Court Opinion

ID: 9475049
Source: CourtListenerOpinion
Date Created: 2023-08-05 05:16:15.231696+00
Date Added: 2024-06-11T17:44:29.306607
License: Public Domain

CHURCHILL, District Judge,
dissenting.
I respectfully dissent because, in my opinion, there was insufficient evidence to support a conviction on either count.
The only participants in the sham transaction giving rise to the defendant’s convictions, other than the defendant, were federal agents acting as cocaine distributors. This is significant because the defendant could not have been charged with aiding and abetting or with conspiracy. Rather he was convicted of two counts of attempted constructive possession of cocaine with intent to distribute.
I take no exception to the definition of constructive possession in the majority opinion nor with the issue therein defined.1 It is my opinion, however, that the evidence did not justify a jury in finding that the defendant was in constructive possession of the substitute substance. He did not handle it. He did not enter a vehicle in which a substance was transported. He suggested an area for an airplane drop and then acted as a mere guard.
I likewise do not take issue with the statement of policy factors set forth in the majority opinion. The defendant’s conduct was reprehensible but, in my view, he did not commit the offense with which he was charged. The end does not justify the means.

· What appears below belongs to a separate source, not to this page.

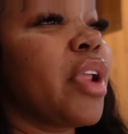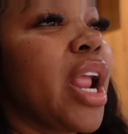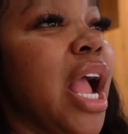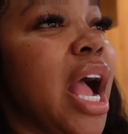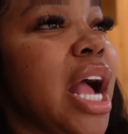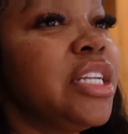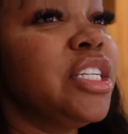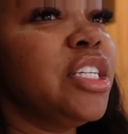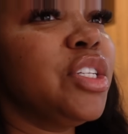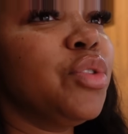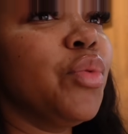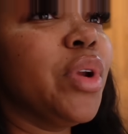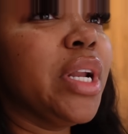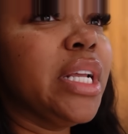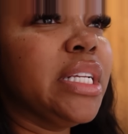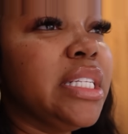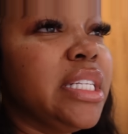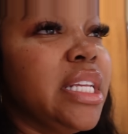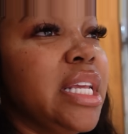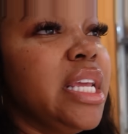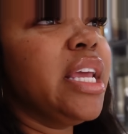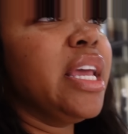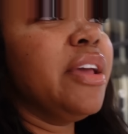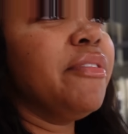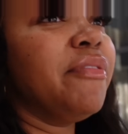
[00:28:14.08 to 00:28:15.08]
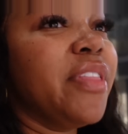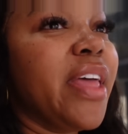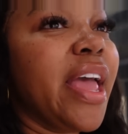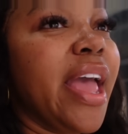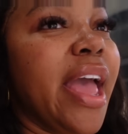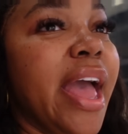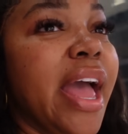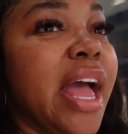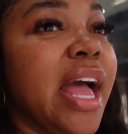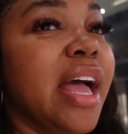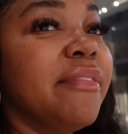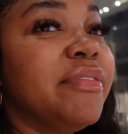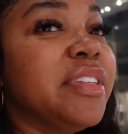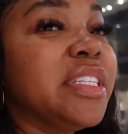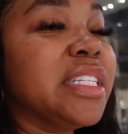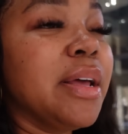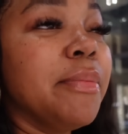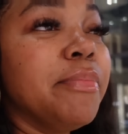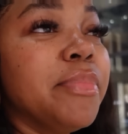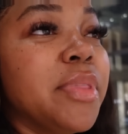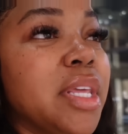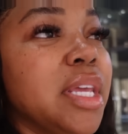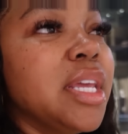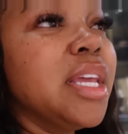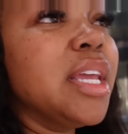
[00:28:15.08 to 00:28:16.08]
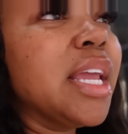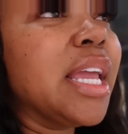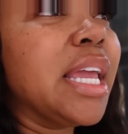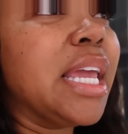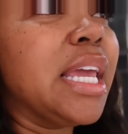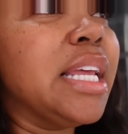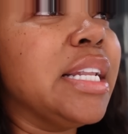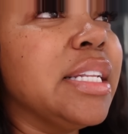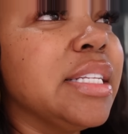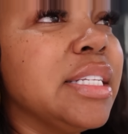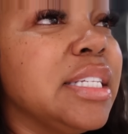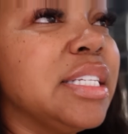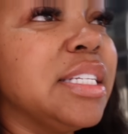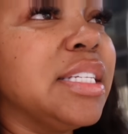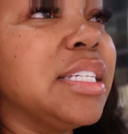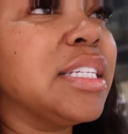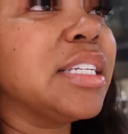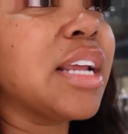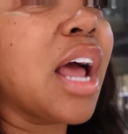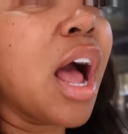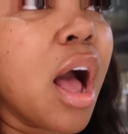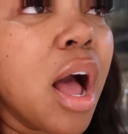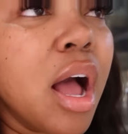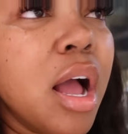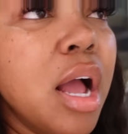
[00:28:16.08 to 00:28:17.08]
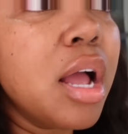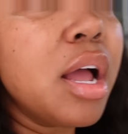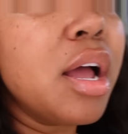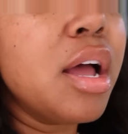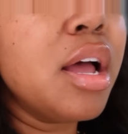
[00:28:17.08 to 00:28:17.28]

I just want to see if they have something in stock.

. In at least one circuit, the concept of constructive possession may be more restrictive. The Eleventh Circuit Pattern Jury Instruction definition of possession includes the following more restrictive language. "A person who has direct physical control of something on or around his person is then in actual possession of it. A person who is not in actual possession, but who has both the power and the intention to later take control over something either alone or together with someone else, is in constructive possession of it." I do not suggest that the rule in this circuit is this narrow. The definition in the majority opinion is an expansive definition which has been given a uniquely expansive application.